Something I hadn’t expected was how many people there are in a research group to support you and how willing people are to help. When I started my research position, I was introduced to a graduate student that worked in the lab station right next to mine. She showed me around the lab space and set me up on my computer. She was always there to ask quick questions or help me with any problems I encountered, as were the other people using the lab space, even if they weren’t in my specific lab group.
After a few weeks, I was given a partner who was also an undergraduate and I was introduced to the other undergraduates in the lab who I met at our weekly lab meetings where I got to hear what everyone was working on. I personally loved having a partner who could help me on the specific project I was assigned since I didn’t want to interrupt the other people in the lab with every question I had when they had other similar projects they were working on.

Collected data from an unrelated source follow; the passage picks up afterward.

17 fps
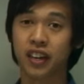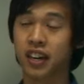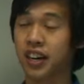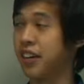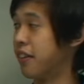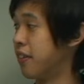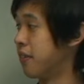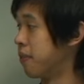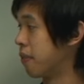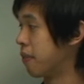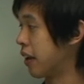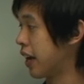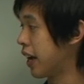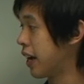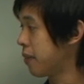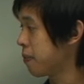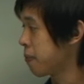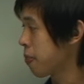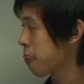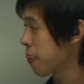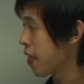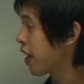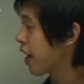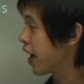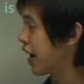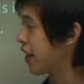ion, okay?
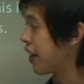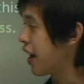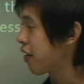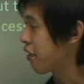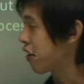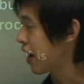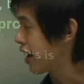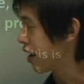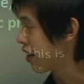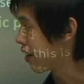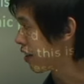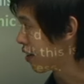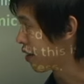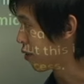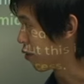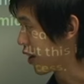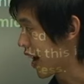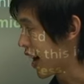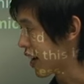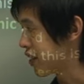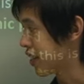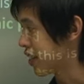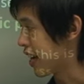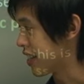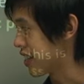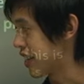And that
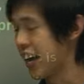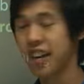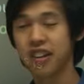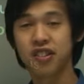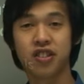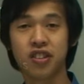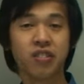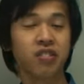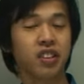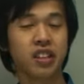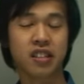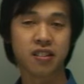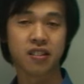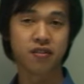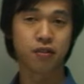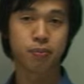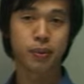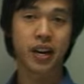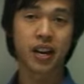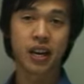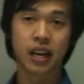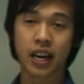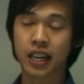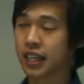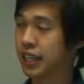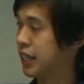reaction has an energy release of about
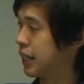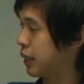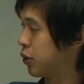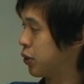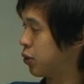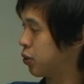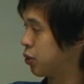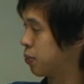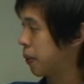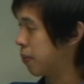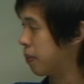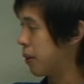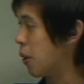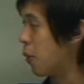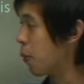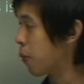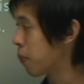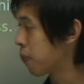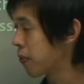ninety kilojoules per mole,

There was definitely a learning curve when I first started since I had never seen anything like this before. I started with basic literature research and began getting a better look into the broad topic which made it easier to really dive into the specific project that I was working on. In the beginning the work seemed a little intimidating but once I got comfortable in the lab space and knew I had people that could help me it was a lot easier to really get going and get into the really interesting parts, which is actually discovering new and exciting things!
I think the most important thing that I went into research with was being open to anything, and not being set on one way of learning or doing things. This was beneficial since it allowed me to be able to learn something completely new and be open to doing things differently than I had done before.
Throughout the course of my research experience, I know that I have changed in many ways. I learned how to work independently, how to be more analytical in my work, and how to ask the important questions that led to new discoveries. Research really has taught me to be open to the unexpected, and even welcome it, since being open has made me into a better researcher and student.